**Task objective**. A single number is the whole answer: the count of lines in the records where "frames" occurs.

-------- Supplied records

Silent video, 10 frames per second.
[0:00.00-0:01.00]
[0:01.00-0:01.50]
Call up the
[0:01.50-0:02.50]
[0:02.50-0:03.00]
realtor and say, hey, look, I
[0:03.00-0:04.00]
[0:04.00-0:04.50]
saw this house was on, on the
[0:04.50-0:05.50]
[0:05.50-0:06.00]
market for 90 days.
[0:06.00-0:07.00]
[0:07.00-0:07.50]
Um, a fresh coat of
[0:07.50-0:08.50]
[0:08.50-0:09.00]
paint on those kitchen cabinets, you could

----------------
-------- Supplied records

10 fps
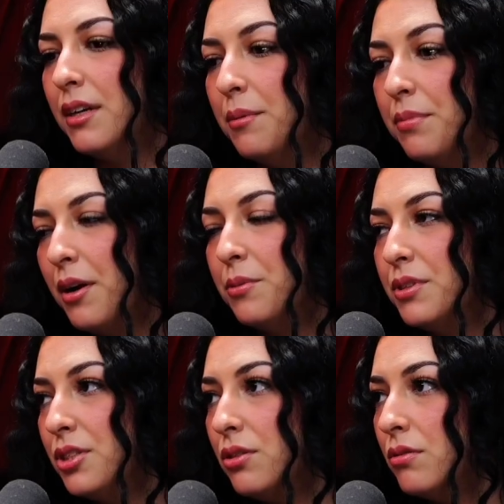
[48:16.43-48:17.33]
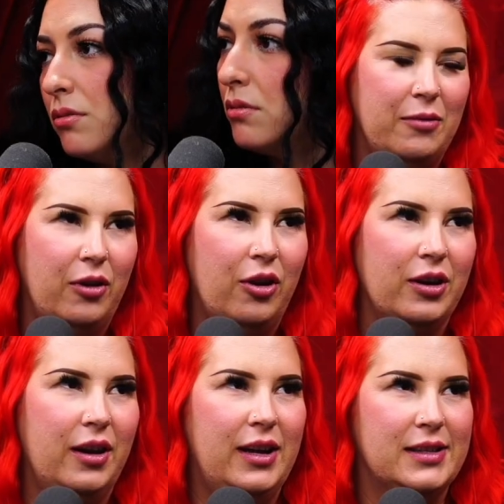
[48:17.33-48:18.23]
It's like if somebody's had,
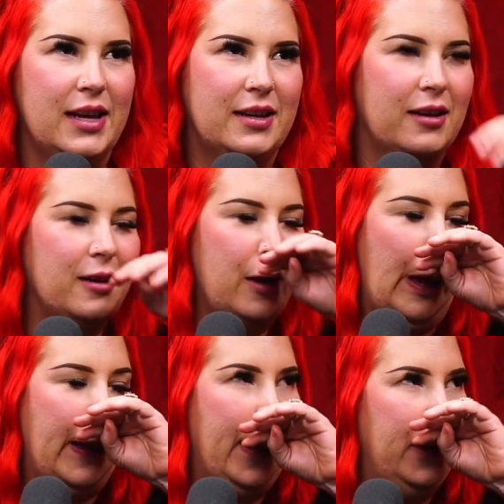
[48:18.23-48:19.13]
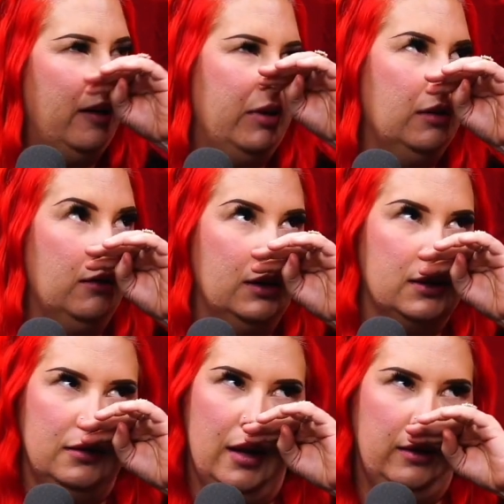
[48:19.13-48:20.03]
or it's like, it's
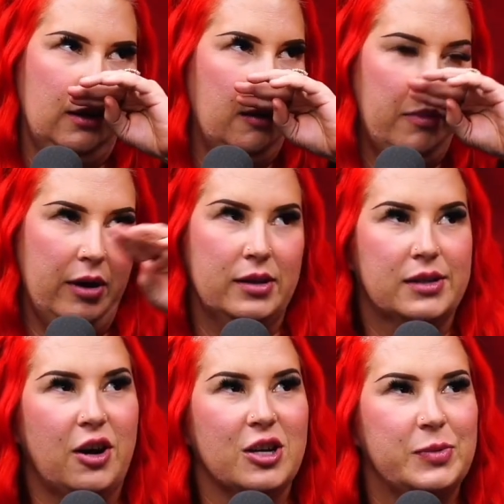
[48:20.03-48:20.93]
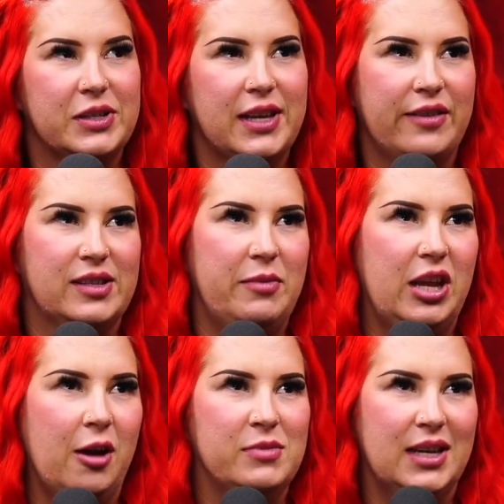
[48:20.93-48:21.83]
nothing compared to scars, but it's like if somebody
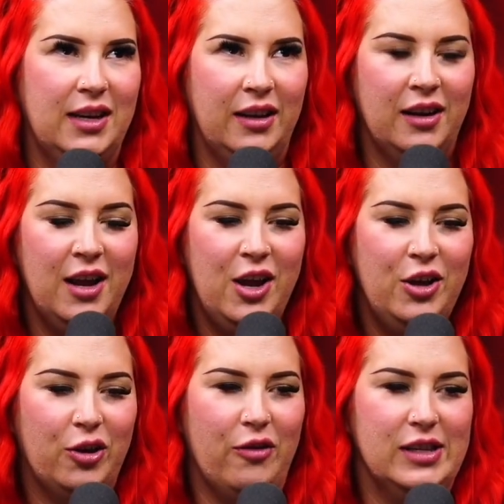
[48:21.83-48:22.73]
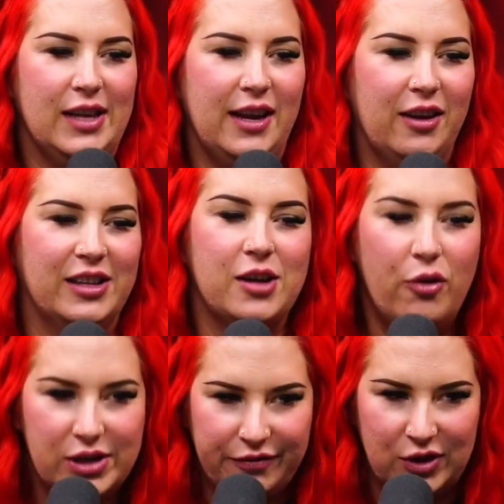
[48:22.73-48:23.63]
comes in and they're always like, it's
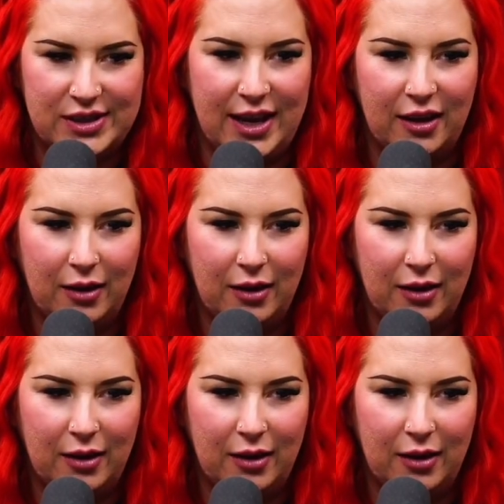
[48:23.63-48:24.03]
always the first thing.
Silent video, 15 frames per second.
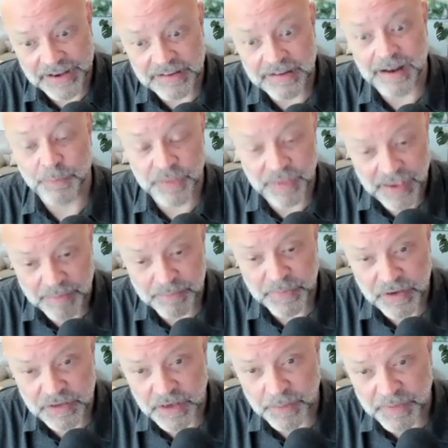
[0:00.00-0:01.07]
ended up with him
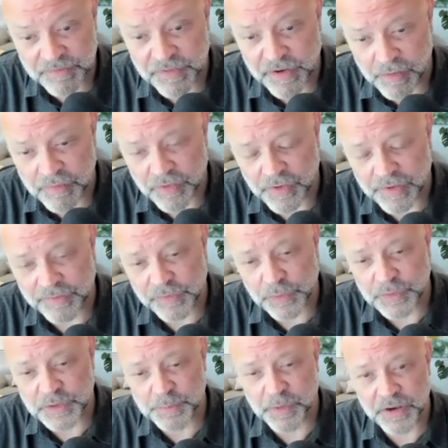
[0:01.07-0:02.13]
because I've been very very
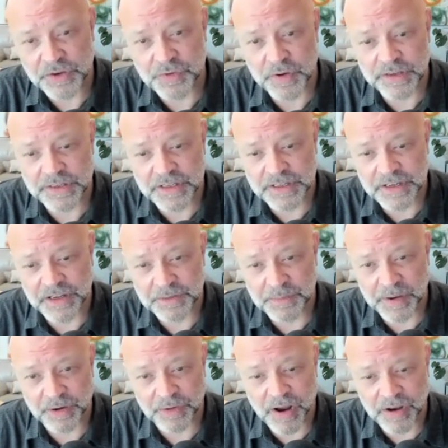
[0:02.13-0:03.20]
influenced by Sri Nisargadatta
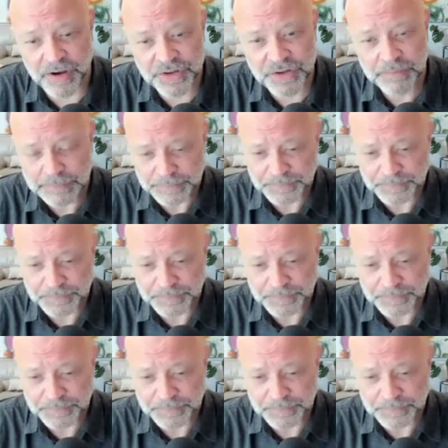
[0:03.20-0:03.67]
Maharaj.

----------------

**Solution**. 2